De kern van het geschil draaide om de vraag of de door appellante opgegeven percelen daadwerkelijk als groene braak konden worden aangemerkt. Verweerder had op basis van de bevindingen van de AID geconcludeerd dat slechts een deel van de opgegeven oppervlakte als geconstateerde groene braak kon worden aangemerkt. Appellante betwistte deze bevindingen en voerde aan dat de AID de percelen onjuist had gemeten. Het College van Beroep voor het bedrijfsleven oordeelde dat verweerder zijn besluit niet voldoende had gemotiveerd en dat er onvoldoende zorgvuldigheid was betracht in de voorbereiding van het besluit. Het College verklaarde het beroep gegrond, vernietigde het bestreden besluit en droeg verweerder op om opnieuw te beslissen op het bezwaar van appellante. Tevens werd verweerder veroordeeld in de proceskosten van appellante en het griffierecht werd vergoed.

Uitspraak

College van Beroep voor het bedrijfsleven
Zesde enkelvoudige kamer
AWB 05/796 4 mei 2006
5135 EG-steunverlening akkerbouwgewassen
Uitspraak in de zaak van:
Maatschap A en B, te C, appellante,
gemachtigde: H.H.F. Striper, werkzaam bij Gibo Accountants en Adviseurs te Musselkanaal,
tegen
de Minister van Landbouw, Natuur en Voedselkwaliteit, verweerder,
gemachtigde: mr. A.E. Slor, werkzaam bij verweerders Dienst Regelingen.
1. De procedure
Appellante heeft bij brief van 31 oktober 2005, bij het College binnengekomen op 2 november 2005, beroep ingesteld tegen een besluit van verweerder van 23 september 2005.

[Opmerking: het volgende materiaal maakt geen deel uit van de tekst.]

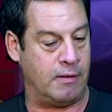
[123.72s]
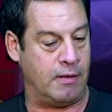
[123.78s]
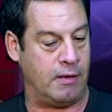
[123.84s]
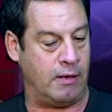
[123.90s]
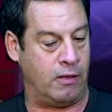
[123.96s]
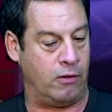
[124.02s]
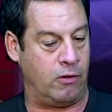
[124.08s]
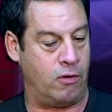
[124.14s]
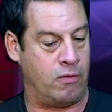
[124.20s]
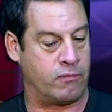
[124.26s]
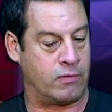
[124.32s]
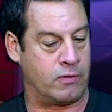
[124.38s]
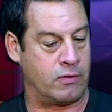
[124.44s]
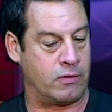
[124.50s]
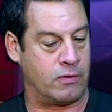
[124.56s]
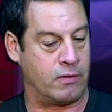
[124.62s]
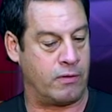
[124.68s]
a little
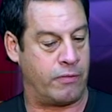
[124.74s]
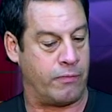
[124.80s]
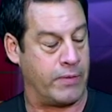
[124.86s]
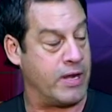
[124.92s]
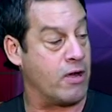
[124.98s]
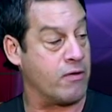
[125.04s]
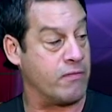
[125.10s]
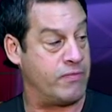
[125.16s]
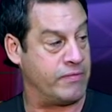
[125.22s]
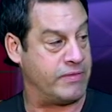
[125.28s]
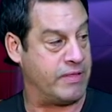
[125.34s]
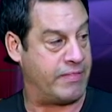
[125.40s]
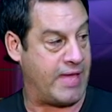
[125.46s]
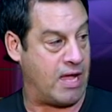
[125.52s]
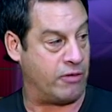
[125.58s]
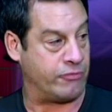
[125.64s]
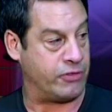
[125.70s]
over
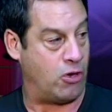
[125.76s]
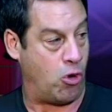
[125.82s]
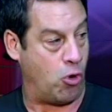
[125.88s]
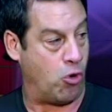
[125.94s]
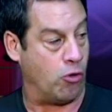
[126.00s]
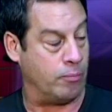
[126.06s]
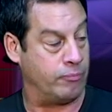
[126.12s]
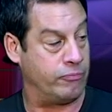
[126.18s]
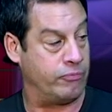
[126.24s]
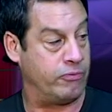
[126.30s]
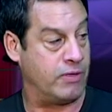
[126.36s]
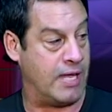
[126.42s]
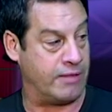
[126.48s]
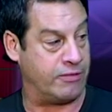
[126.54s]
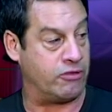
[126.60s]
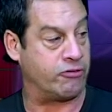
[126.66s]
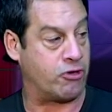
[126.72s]
350,000 homes
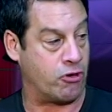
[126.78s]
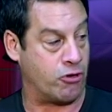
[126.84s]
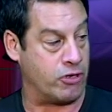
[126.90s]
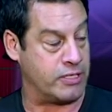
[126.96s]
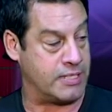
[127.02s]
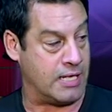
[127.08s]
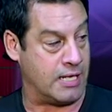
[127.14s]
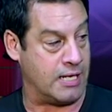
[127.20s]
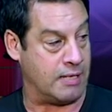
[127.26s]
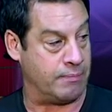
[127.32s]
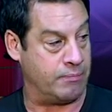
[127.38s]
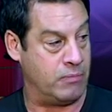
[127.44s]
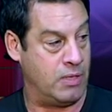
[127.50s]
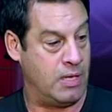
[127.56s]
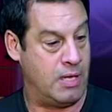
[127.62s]
at this current time.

Bij dit besluit heeft verweerder beslist op het bezwaar van appellante tegen verweerders besluit van 7 december 2004 op appellantes aanvraag voor het jaar 2004 voor akkerbouwsteun in het kader van de Regeling EG-steunverlening akkerbouwgewassen (hierna: de Regeling).
Bij brief van 13 januari 2006 heeft verweerder een verweerschrift ingediend en de op de zaak betrekking hebbende stukken overgelegd.
Bij brief van 10 maart 2006 heeft appellante bericht niet te zullen verschijnen op de voor 24 maart 2006 geplande behandeling ter zitting. Bij deze brief heeft zij een pleitnota toegezonden.
Op 24 maart 2006 heeft het onderzoek ter zitting plaatsgehad, waarbij van de zijde van appellante, met voorafgaand bericht, niemand is verschenen. Verweerder werd ter zitting vertegenwoordigd door zijn gemachtigde.
2. De grondslag van het geschil
2.1 Artikel 6 van Verordening (EG) nr. 1251/1999 van de Raad van 17 mei 1999 tot instelling van een steunregeling voor producenten van bepaalde akkerbouwgewassen van (Pb 1999, L 160, blz. 1) luidt als volgt:
“1. De braakleggingsverplichting wordt voor elke producent die areaalbetalingen aanvraagt, vastgesteld als een proportioneel gedeelte van zijn areaal dat met akkerbouwgewassen is ingezaaid en waarvoor een aanvraag wordt ingediend en dat op grond van deze verordening uit productie wordt genomen.
Het basispercentage van de braakleggingsverplichting wordt vastgesteld op 10% vanaf verkoopseizoen 2000/2001 tot verkoopseizoen 2006/2007.
(…)”
Artikel 1 van Verordening (EG) 2322/2003 van de Raad van 17 december 2003 houdende afwijking van Verordening (EG) nr. 1251/1999 ten aanzien van de braakleggingsverplichting voor het verkoopseizoen 2004/2005 luidt als volgt:
“ In afwijking van artikel 6, lid 1, tweede alinea, van Verordening (EG) nr. 1251/1999 wordt voor het verkoopseizoen 2004/2005 het basispercentage van de braakleggingsverplichting vastgesteld op 5 %.”
In de preambule van Verordening (EG) Nr. 327/2002 van de Commissie van 21 februari 2002 tot wijziging van Verordening (EG) nr. 2316/1999 houdende uitvoeringsbepalingen van Verordening (EG) nr. 1251/1999 van de Raad tot instelling van een steunregeling voor producenten van bepaalde akkerbouwgewassen (Pb 2002, L 51, blz. 14) is onder meer het volgende opgenomen:
“(6) Een producent die de areaalbetalingen aanvraagt, is verplicht een deel van zijn areaal braak te leggen. Om de regeling effect te laten sorteren, moet worden bepaald dat de uit productie genomen grond in geen geval voor landbouw mag worden gebruikt.”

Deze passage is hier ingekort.